Extracted records:
|---|

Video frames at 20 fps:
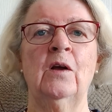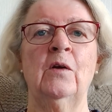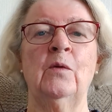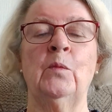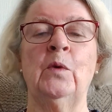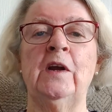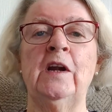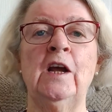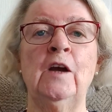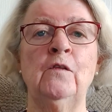
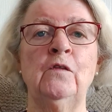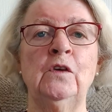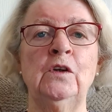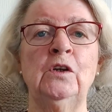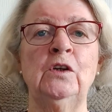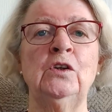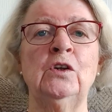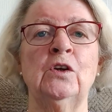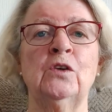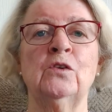Whenever
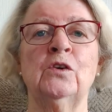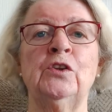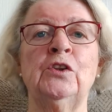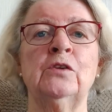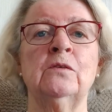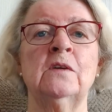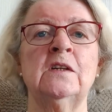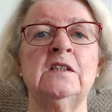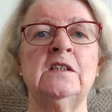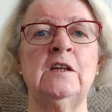you're going
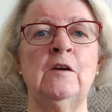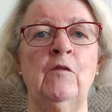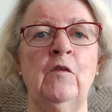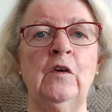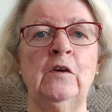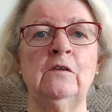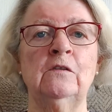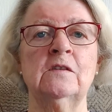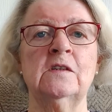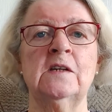through a
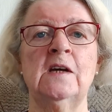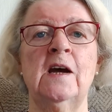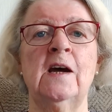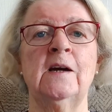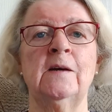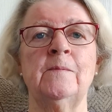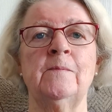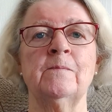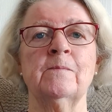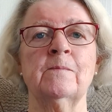difficult
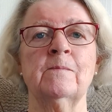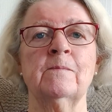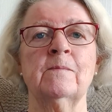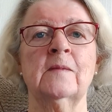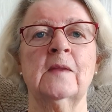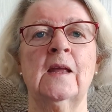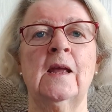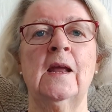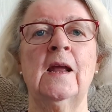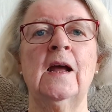time,
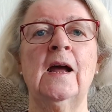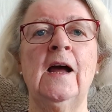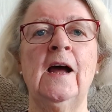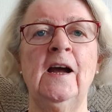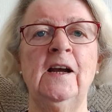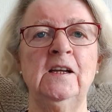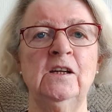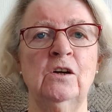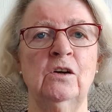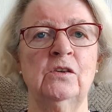
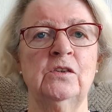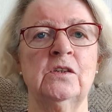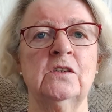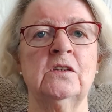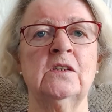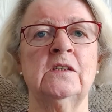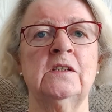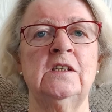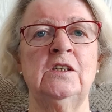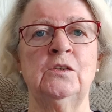hang on
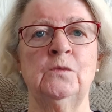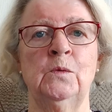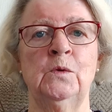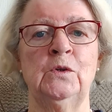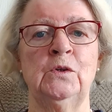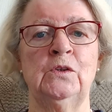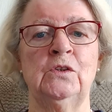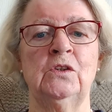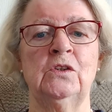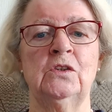to these
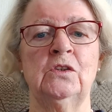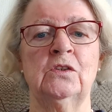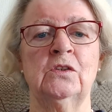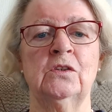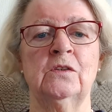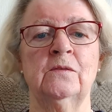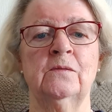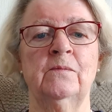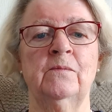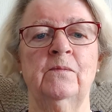
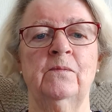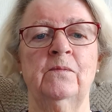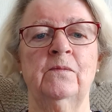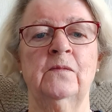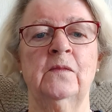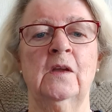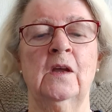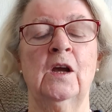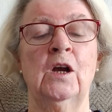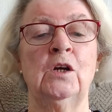words.
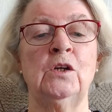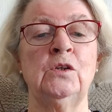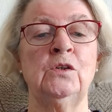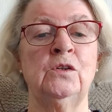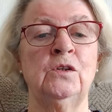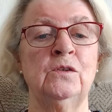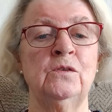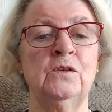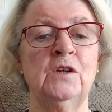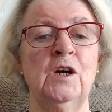
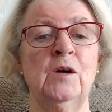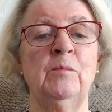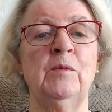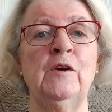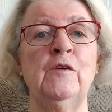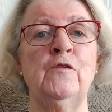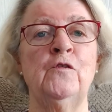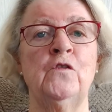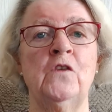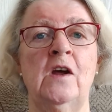Do not be
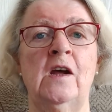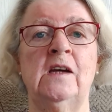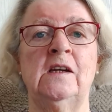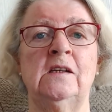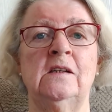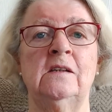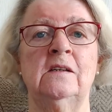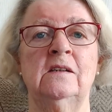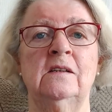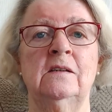
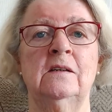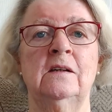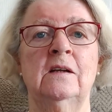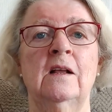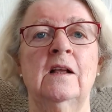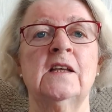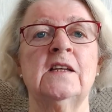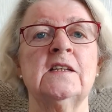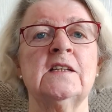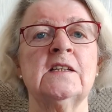afraid.
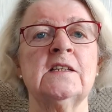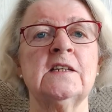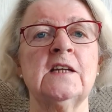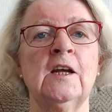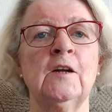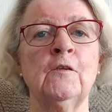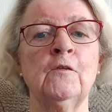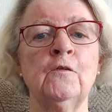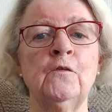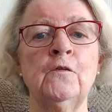
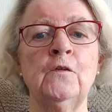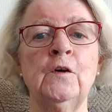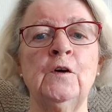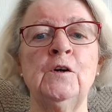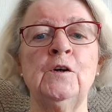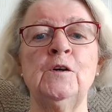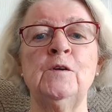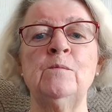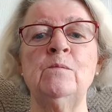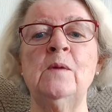Stand
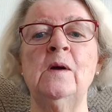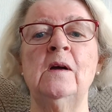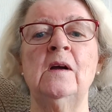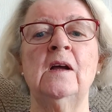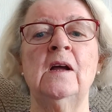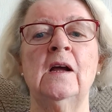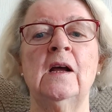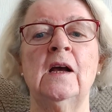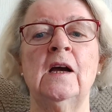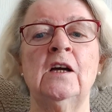firm,
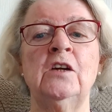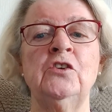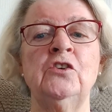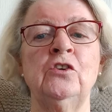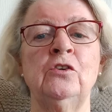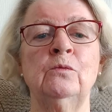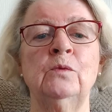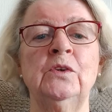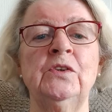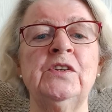and
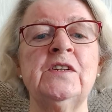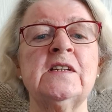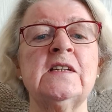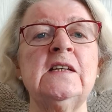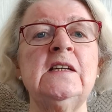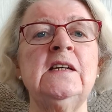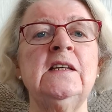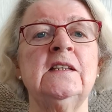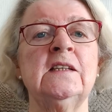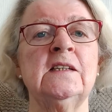you will
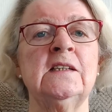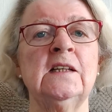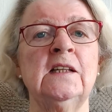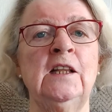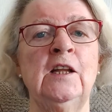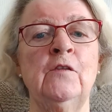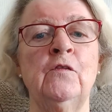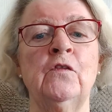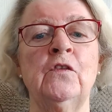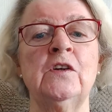see the
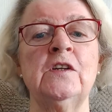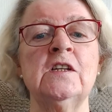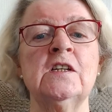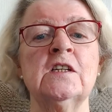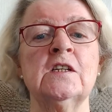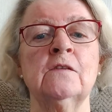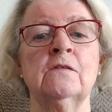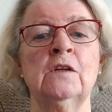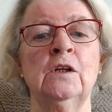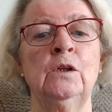
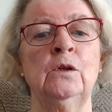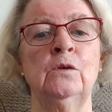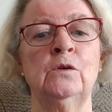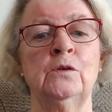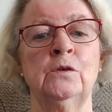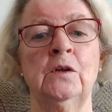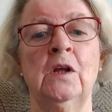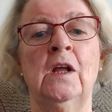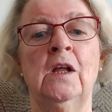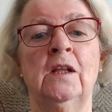deliverance of the
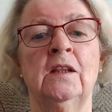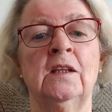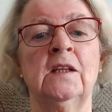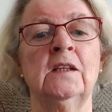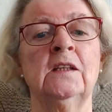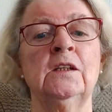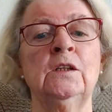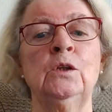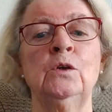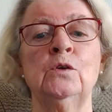Lord
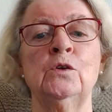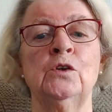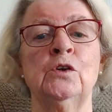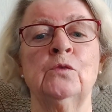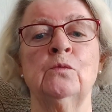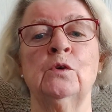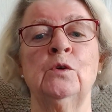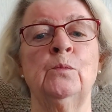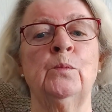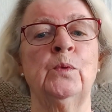that the
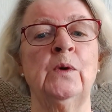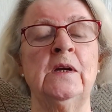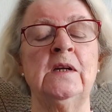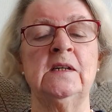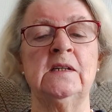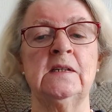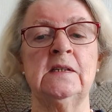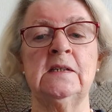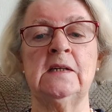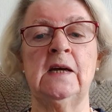Lord will bring
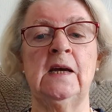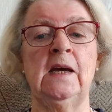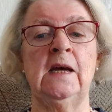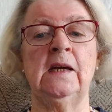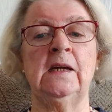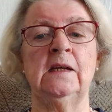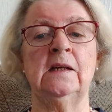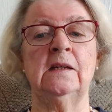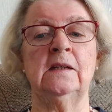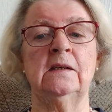
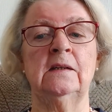today.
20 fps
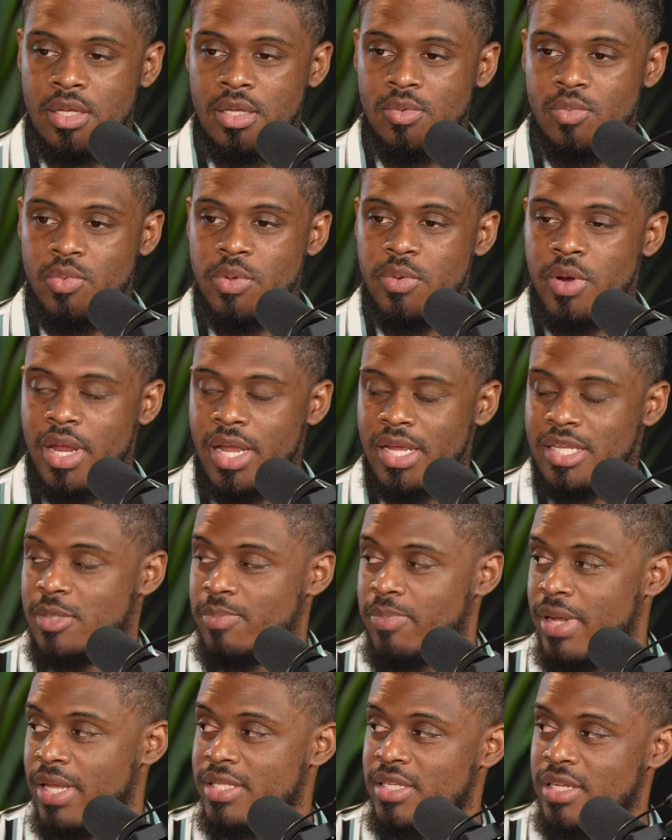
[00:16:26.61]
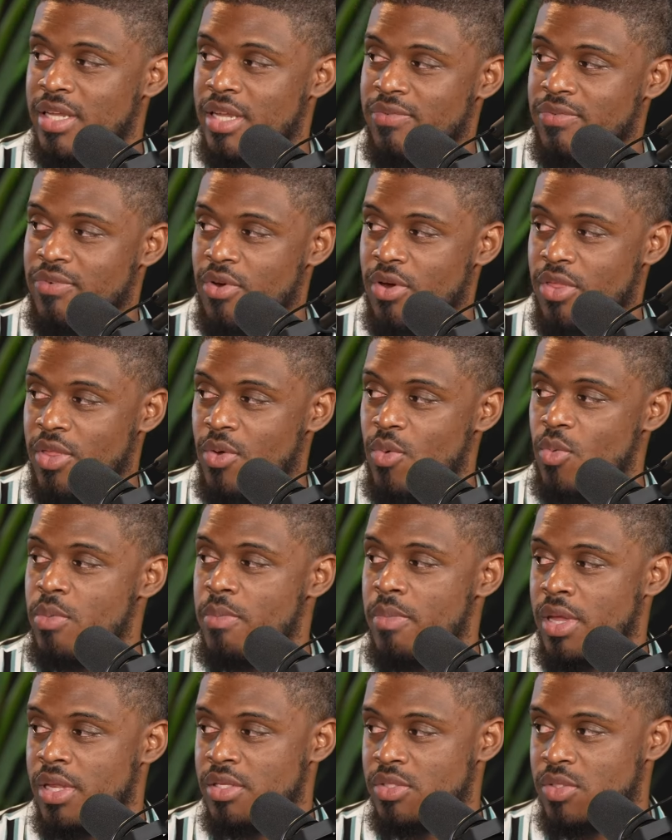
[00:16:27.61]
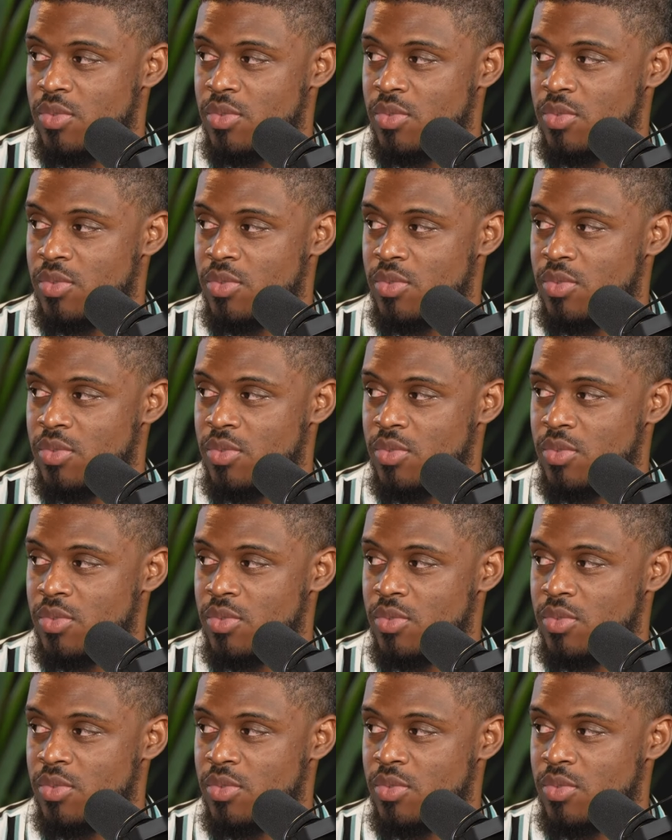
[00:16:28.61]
we were expecting it for the women's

|---|

Transcribe the entries word for word, without their pictures.

Video frames at 20 fps:
Whenever
you're going
through a
difficult
time,
hang on
to these
words.
Do not be
afraid.
Stand
firm,
and
you will
see the
deliverance of the
Lord
that the
Lord will bring
today.
20 fps
[00:16:26.61]
[00:16:27.61]
[00:16:28.61]
we were expecting it for the women's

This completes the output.